Confusion matrix example for OOV handling

Imagine a text classification task where unknown words cause errors. Here is a confusion matrix for 100 samples:

      | Predicted Positive | Predicted Negative |
      |--------------------|--------------------|
      | True Positive (TP) = 40 | False Negative (FN) = 10 |
      | False Positive (FP) = 5  | True Negative (TN) = 45 |

Precision = 40 / (40 + 5) = 0.89

Recall = 40 / (40 + 10) = 0.80

F1 Score = 2 * (0.89 * 0.80) / (0.89 + 0.80) ≈ 0.84

If many errors come from unknown words, improving OOV handling should raise these numbers.

Tradeoff: Precision vs Recall in OOV word handling

When unknown words appear, the model might guess their meaning or ignore them.

High precision means the model is careful and only predicts positive when confident, reducing false alarms caused by unknown words.

High recall means the model tries to catch all positives, even if some unknown words cause mistakes.

For example, in spam detection, if unknown words appear, high precision avoids marking good emails as spam.

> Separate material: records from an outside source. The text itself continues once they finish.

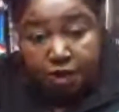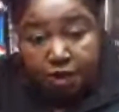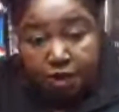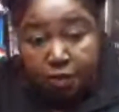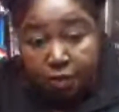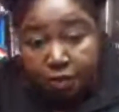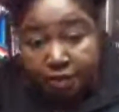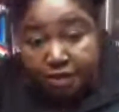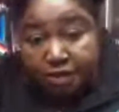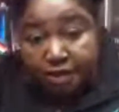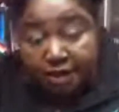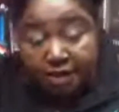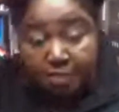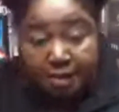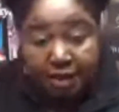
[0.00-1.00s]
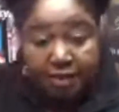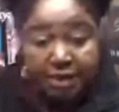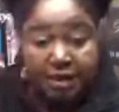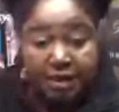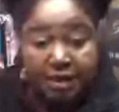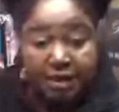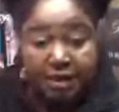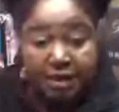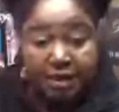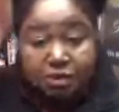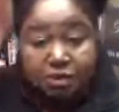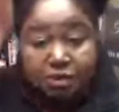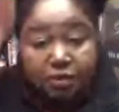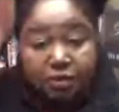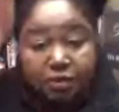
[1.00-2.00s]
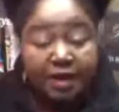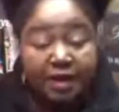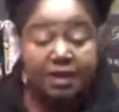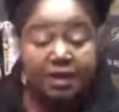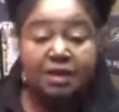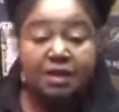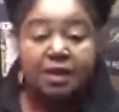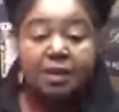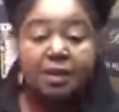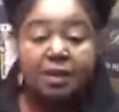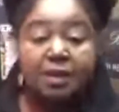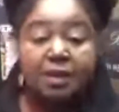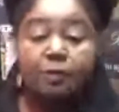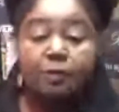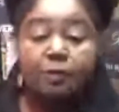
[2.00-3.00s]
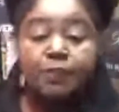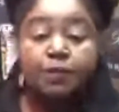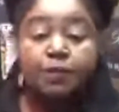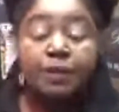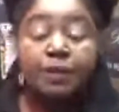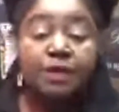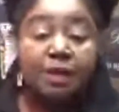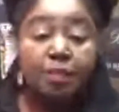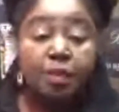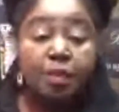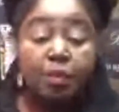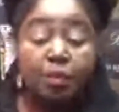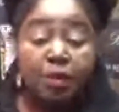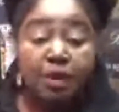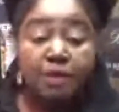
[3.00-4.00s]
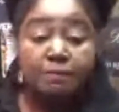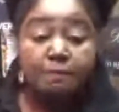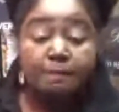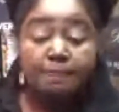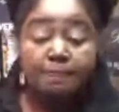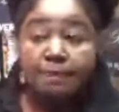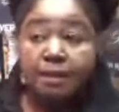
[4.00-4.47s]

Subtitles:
When we think about heat, we've got to think about number one,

In medical text, high recall is better to catch all important mentions, even if some unknown words cause false alarms.

Good vs Bad metric values for OOV handling

Good: Coverage above 95%, F1 score above 0.85 on test data with unknown words, low error rate on sentences containing OOV words.

Bad: Coverage below 80%, F1 score below 0.70, many misclassifications linked to unknown words, showing the model struggles to understand new words.

Common pitfalls in metrics for OOV handling

Ignoring coverage: High accuracy can hide poor handling of unknown words if test data has few OOV words.
Data leakage: If test data contains words seen in training, OOV impact is underestimated.
Overfitting: Model memorizes training words but fails on new words, causing poor generalization.
Confusing precision and recall: Misinterpreting which errors matter more depending on application.

Self-check question

Your text classifier has 98% accuracy but only 12% recall on sentences containing unknown words. Is it good for production?

Answer: No. The low recall means the model misses most positive cases when unknown words appear. Despite high overall accuracy, it fails to handle OOV words well, which can cause serious errors in real use.

Key Result

Coverage and F1 score are key to evaluate how well a model handles out-of-vocabulary words.